In a parser combinator approach, you build parsers for little bits of the language and piece them together, creating bigger parsers:
digit = literal('1') | literal('2') | literal('3') ...
number = digit + repeat(digit)
The literal operator is a parser that recognizes a single string. The or (|) operator takes two parsers, and produces a new parser that can recognize either the lefthand or righthand side. Etc.
The problem with this approach gets to when you want to perform semantic actions — that is, when you “extract information from what was parsed.” Take the above code, computing the numeric value of the recognized number — if you attach the semantic action to the ‘number’ operator, you’ll have to re-examine the string all over again to compute that number. You might instead attach multiple semantic actions, but then you have to define multiple functions and flow state between them… it can get messy.
Not Monads
Monadic parsers can clean up semantic actions by allowing you to ‘weave’ them between parsing. I think Parsec pioneered* this technique. Parsing number as before, I might write (in a dreadfully imperative style):
number = (do
x <- digit
let more x = (
do
y <- digit
more (x*10 + y)
) | Return x
in more x
The number parser (on success) returns a parse result containing an integer. The ‘do’ syntax weaves semantic actions between parsing using a combinator called bind (or >>= as an infix operator), which allows you to making parsing choices in your semantic actions. Do syntax unwinds the whole thing into lambda expressions. In Haskell, this desugars to:
arithmetic =
bind digit \x ->
let more x = (
bind digit \x ->
more (x*10 + y)
) | Return x
in more x
Where Return(x) is just empty with the semantic action of returning x.

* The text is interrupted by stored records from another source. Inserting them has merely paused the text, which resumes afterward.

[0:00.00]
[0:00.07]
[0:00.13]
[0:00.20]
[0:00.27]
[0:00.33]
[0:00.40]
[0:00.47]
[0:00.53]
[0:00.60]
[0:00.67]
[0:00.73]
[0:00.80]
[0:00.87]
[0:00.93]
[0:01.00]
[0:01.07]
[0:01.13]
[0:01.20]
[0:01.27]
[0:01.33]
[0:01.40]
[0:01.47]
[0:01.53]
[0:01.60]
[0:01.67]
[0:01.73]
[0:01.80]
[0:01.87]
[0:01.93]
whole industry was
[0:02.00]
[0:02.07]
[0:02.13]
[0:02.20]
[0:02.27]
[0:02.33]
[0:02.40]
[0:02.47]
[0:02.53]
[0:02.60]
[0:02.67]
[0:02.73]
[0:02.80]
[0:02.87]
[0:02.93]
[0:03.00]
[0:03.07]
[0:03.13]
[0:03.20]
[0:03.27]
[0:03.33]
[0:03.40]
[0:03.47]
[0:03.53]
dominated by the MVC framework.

However, this still generally requires a compiler that can do the ‘do’ syntax transformation for you (you didn’t think that Python code looked remotely readable . Otherwise, you’re left with a mess of lambdas and nesting.
Not continuations either
In a previous post, I messed around with using generators to simulate the continuation monad, but it had some nasty perf consequences, and still wasn’t quite as clean as I wanted.
However, PEG parsers are more constrained — they don’t require suspension, so yield isn’t needed.

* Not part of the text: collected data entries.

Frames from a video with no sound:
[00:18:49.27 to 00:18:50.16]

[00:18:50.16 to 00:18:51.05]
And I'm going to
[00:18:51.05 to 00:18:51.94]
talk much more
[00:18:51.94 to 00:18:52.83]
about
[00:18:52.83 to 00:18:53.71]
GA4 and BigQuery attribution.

Imperative Packrat Parsing
I’m using a Python decorator to squirrel away state, such as the input stream and the memo table. Also, there’s a predicate test that uses a parser function for lookahead, so no more custom lookahead logic:
@grammar
def number():
x = digit()
while test(digit):
x = x*10 + digit()
return x
There’s no backtracking wasting effort here. Any call to a decorated function will reuse previous results if available, fetching from a hash table.
Also, the loop looks like a proper loop now.
Best of all, it feels easy like a recursive descent parser, but now I can start writing combinators. For instance, the PEG preferential choice combinator Or can be written succinctly:
def Or(parser1, parser2):
return grammar(lambda: parser1() if test(parser1) else parser2())
Working code
I’ve got a working demo up at https://bitbucket.org/xtoast/blog-demos/ under the ‘peg2’ folder. Give it a try:
[peg2] $ python ./alg.py
?? 1+1
--> 2
?? 2+3*4+5
--> 19
?? 100*9
--> 900
??
Future work
As I mentioned, I’d like to have combinators too, and special case them to avoid unnecessary exception paths. I’d also like to write rule alternates as ‘overloads’, such as:
@grammar # mapping to EBNF grammar:
def number(): #
digit(); # number = digit number
number(); #
@grammar #
def number(): #
digit() # | digit
Or maybe the decorator could provide an amb() operator to explore non-deterministic choice:
@grammar
def number():
if amb(): digit(); number();
else: digit();
(* at the very least, Parsec demonstrates Monadic parsing well)
Bitbucket is telling me your link is dead. 🙁
Thanks, I had forgotten about those. I’m not sure when I’ll have time to fix those up though.